教室へ入ると「さあさあ柚月。作ってあげて」とエプロンを手渡された。
「えっと、梅シロップ白玉団子でいいですか? ほかにもいろいろありますけど」
「梅シロップは柚月さんが作ったものでしたよね。ぜひそれを。楽しみだなあ」
はい、とほほ笑んでカップへ盛りつけていく。「ああうまそうだ」とカップを受け取る前から公武は上機嫌だ。テーブルへ着いて白玉団子を口へ運び、公武は大きく目を見張る。
「うまい」
「でしょう? そりゃあもう柚月のメニューは大人気なんですよ」
「ちょっと亜里沙、強引よ。公武さん、あわただしくてすみません」
「いえいえ。これ本当にものすっごくおいしいです。梅の香りと味わいが格別ですね。白玉が小さいのがまたバランスがいいです」
「この梅、父が買ってきたやつなんです」
「え? 梅の目利きができるんですか?」
「そんな大したものじゃないんですけど。毎年、梅シロップを楽しみにしていて。もう大変」
「目に浮かぶようです」
ふふっ、と柚月は公武と笑い合う。
「なんなの? 親公認なの?」と仁奈と亜里沙が声を震わせた。「そんなんじゃないから」と小声でたしなめると、「そうだ」と仁奈が弾んだ声を出した。

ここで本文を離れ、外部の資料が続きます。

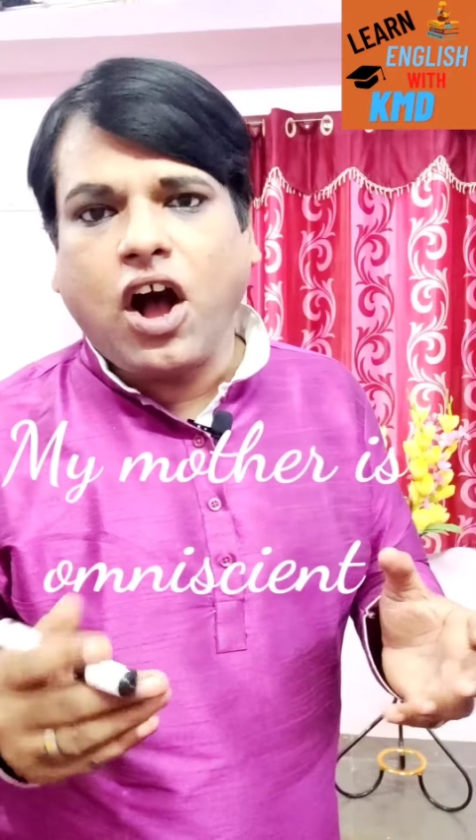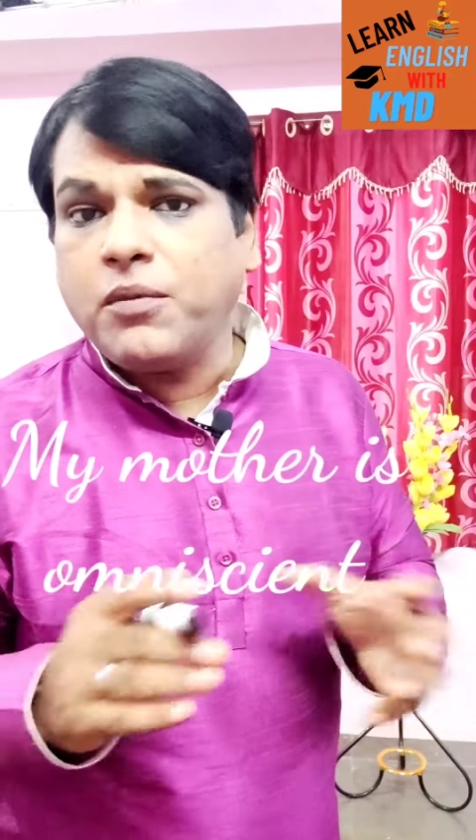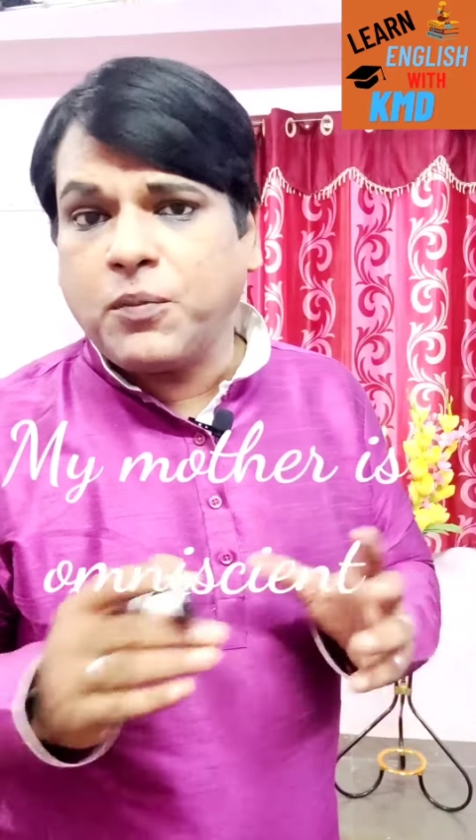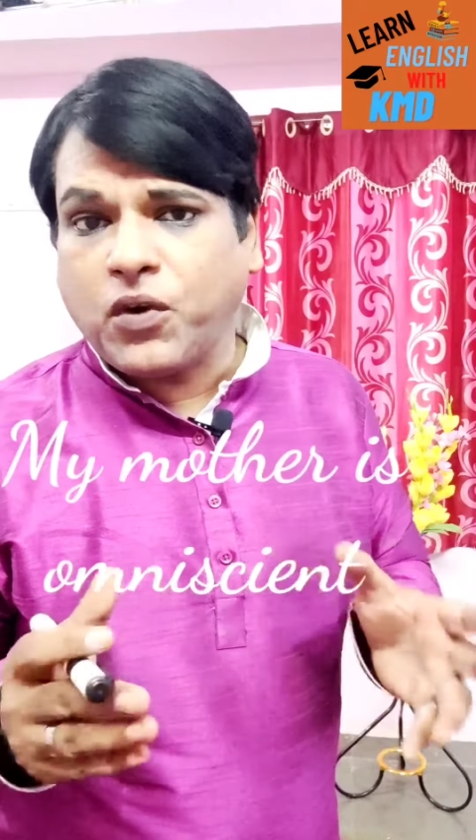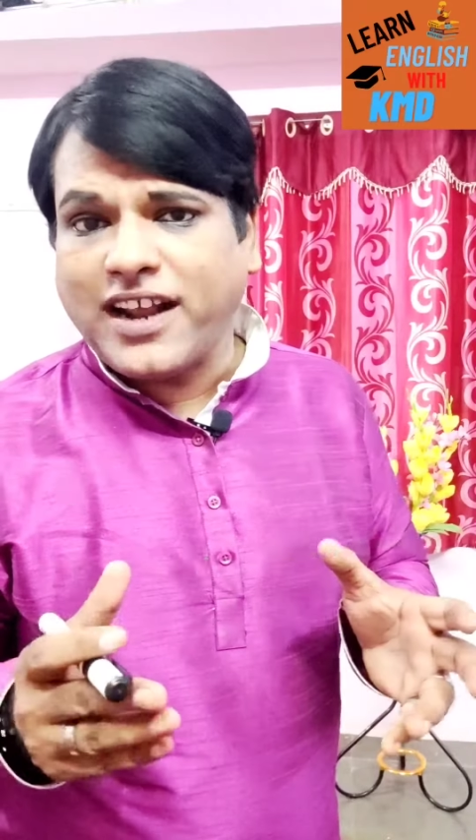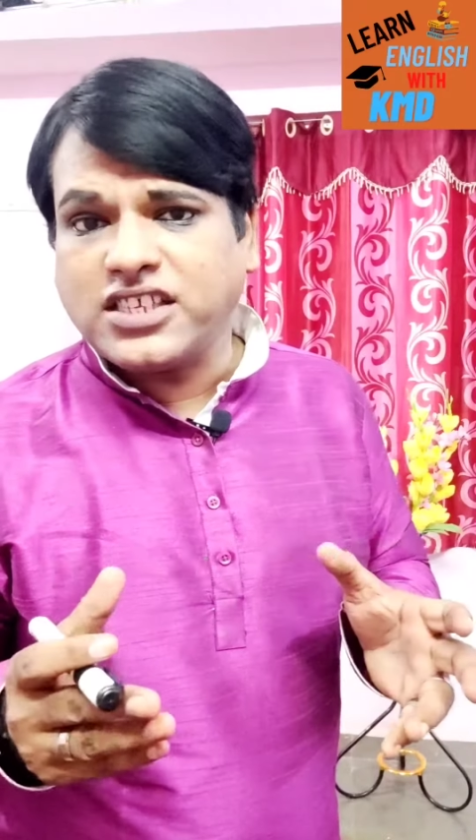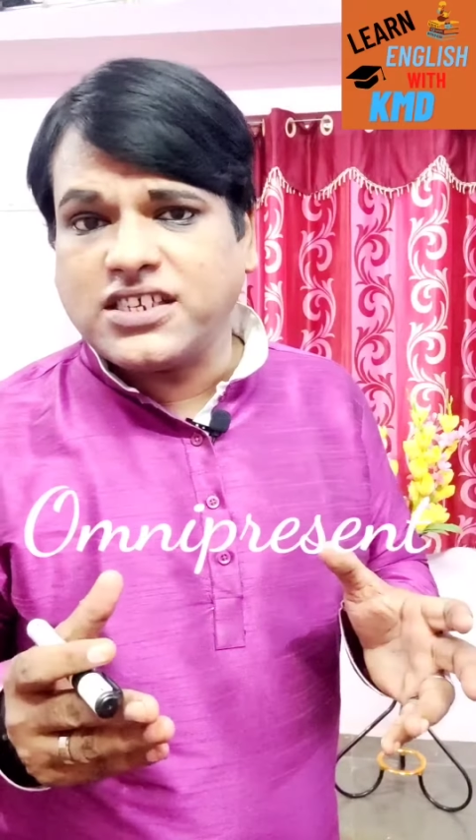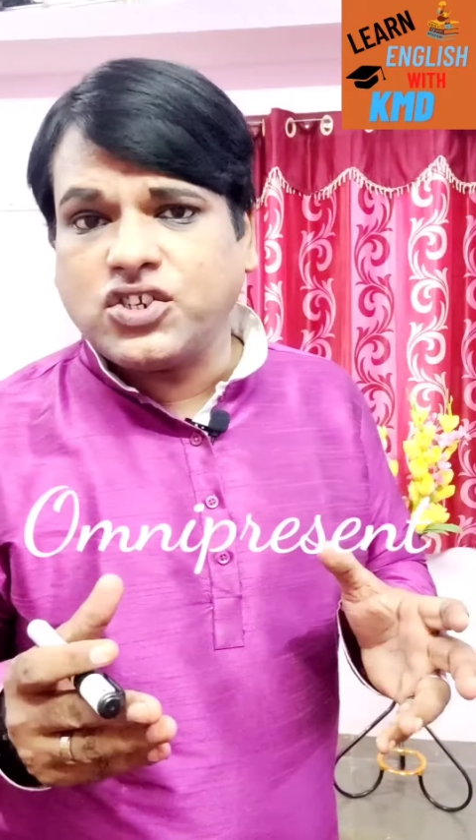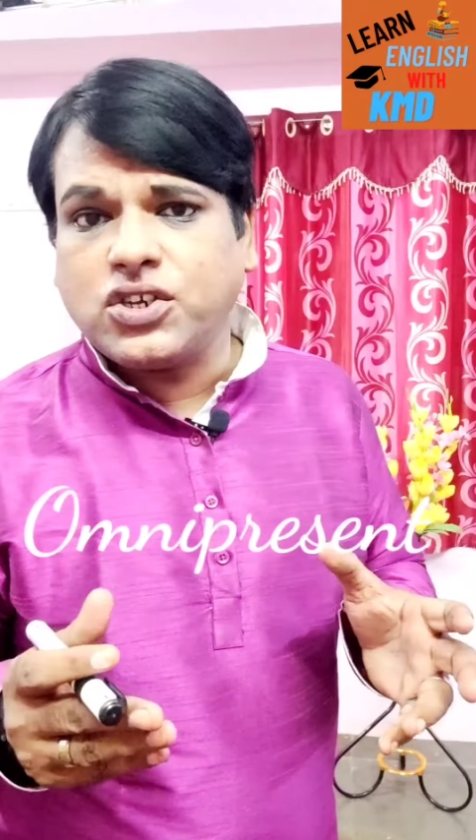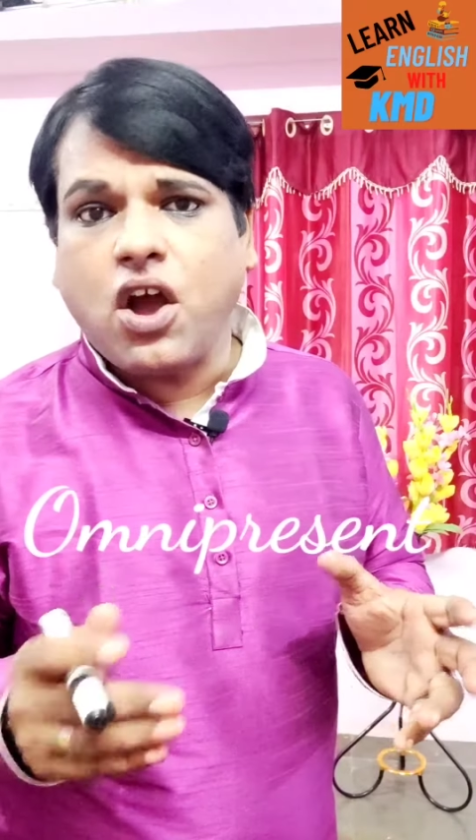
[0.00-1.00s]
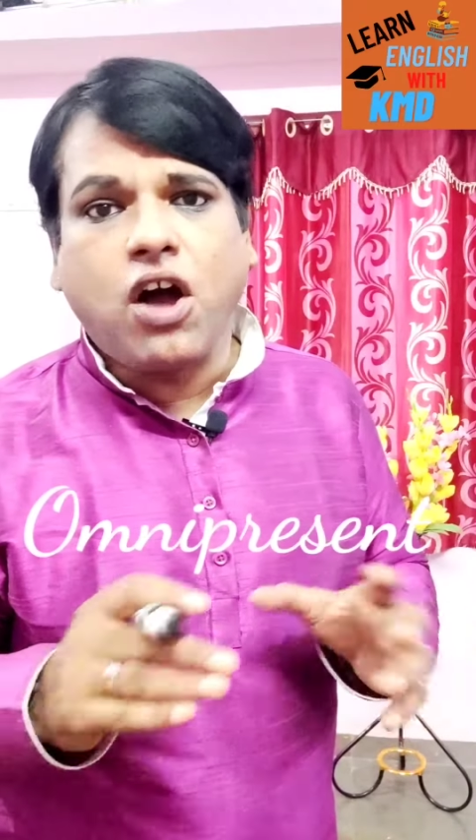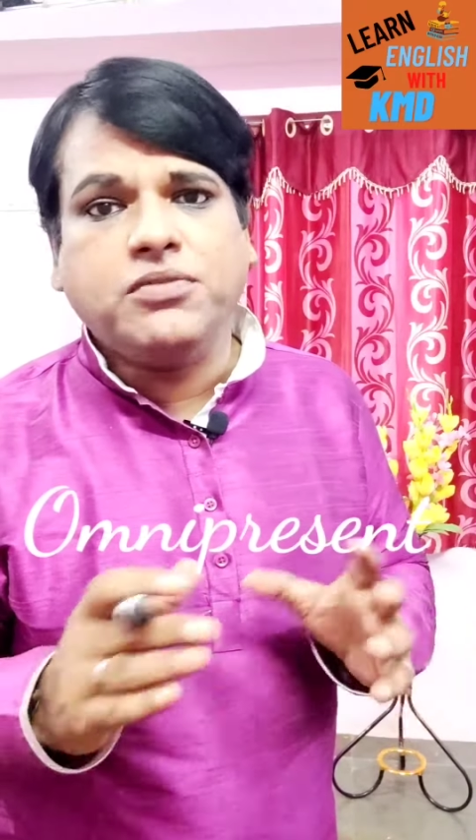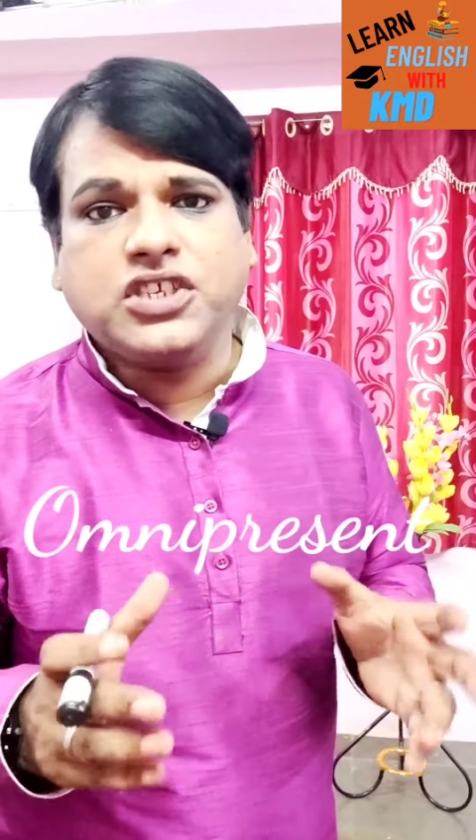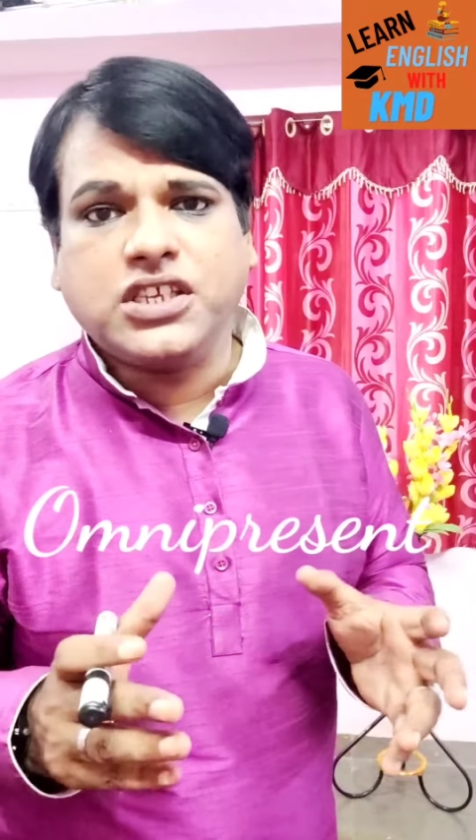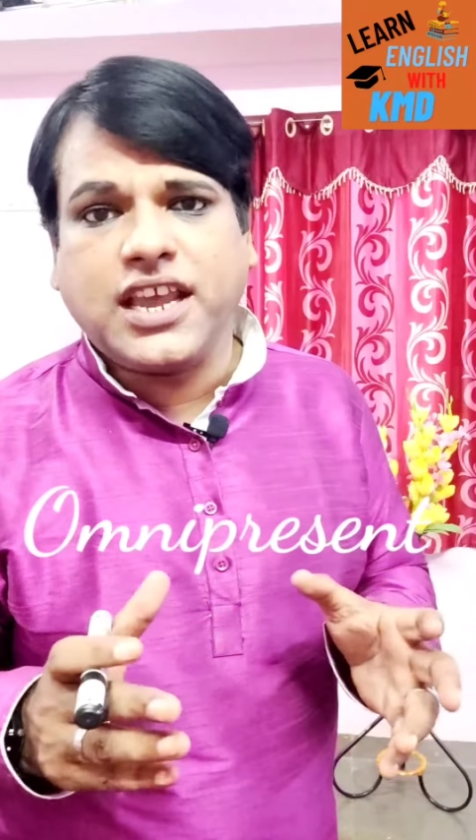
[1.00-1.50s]
Omnipresent,
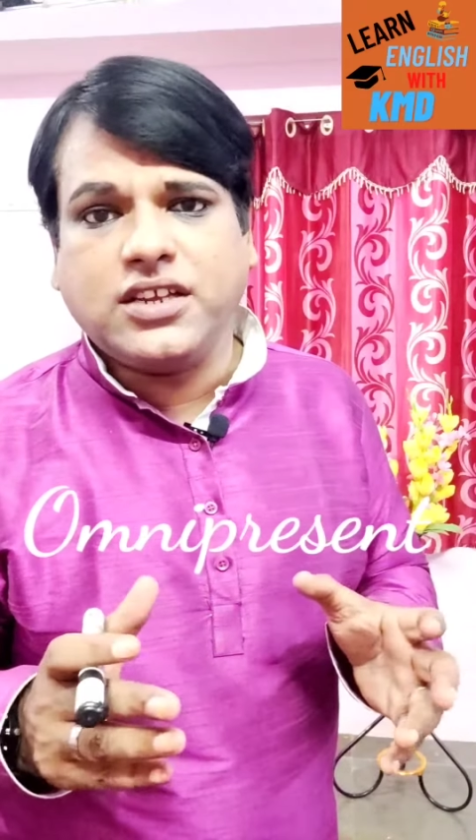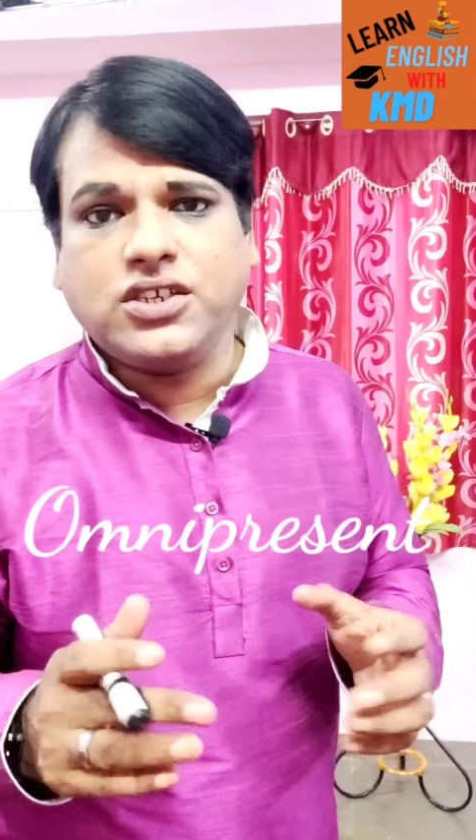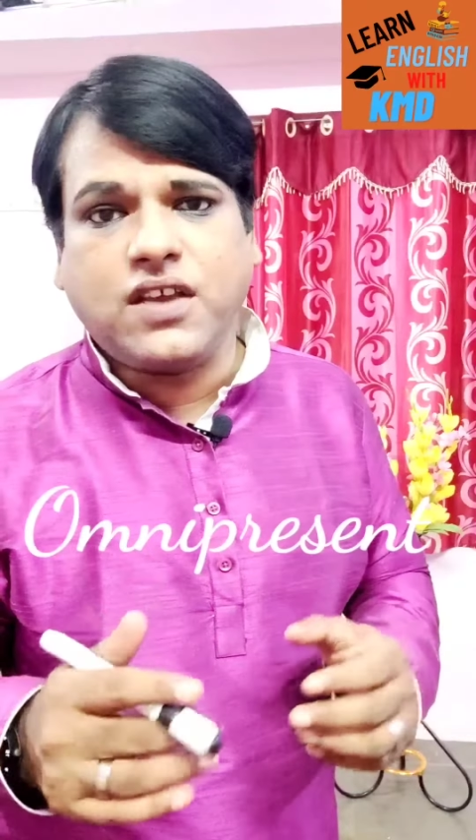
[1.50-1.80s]
omniscient.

「学内を案内してあげなよ。客足も落ち着いているから、あんたがいなくても大丈夫よ。行灯も見せてあげたら? ゆっくりしてきていいから」
「へ? いいの?」
どうぞどうぞ、とこれまた仁奈と亜里沙に背中を押されて、こんどは教室を追い出された。気づくとエプロンまで脱がされている。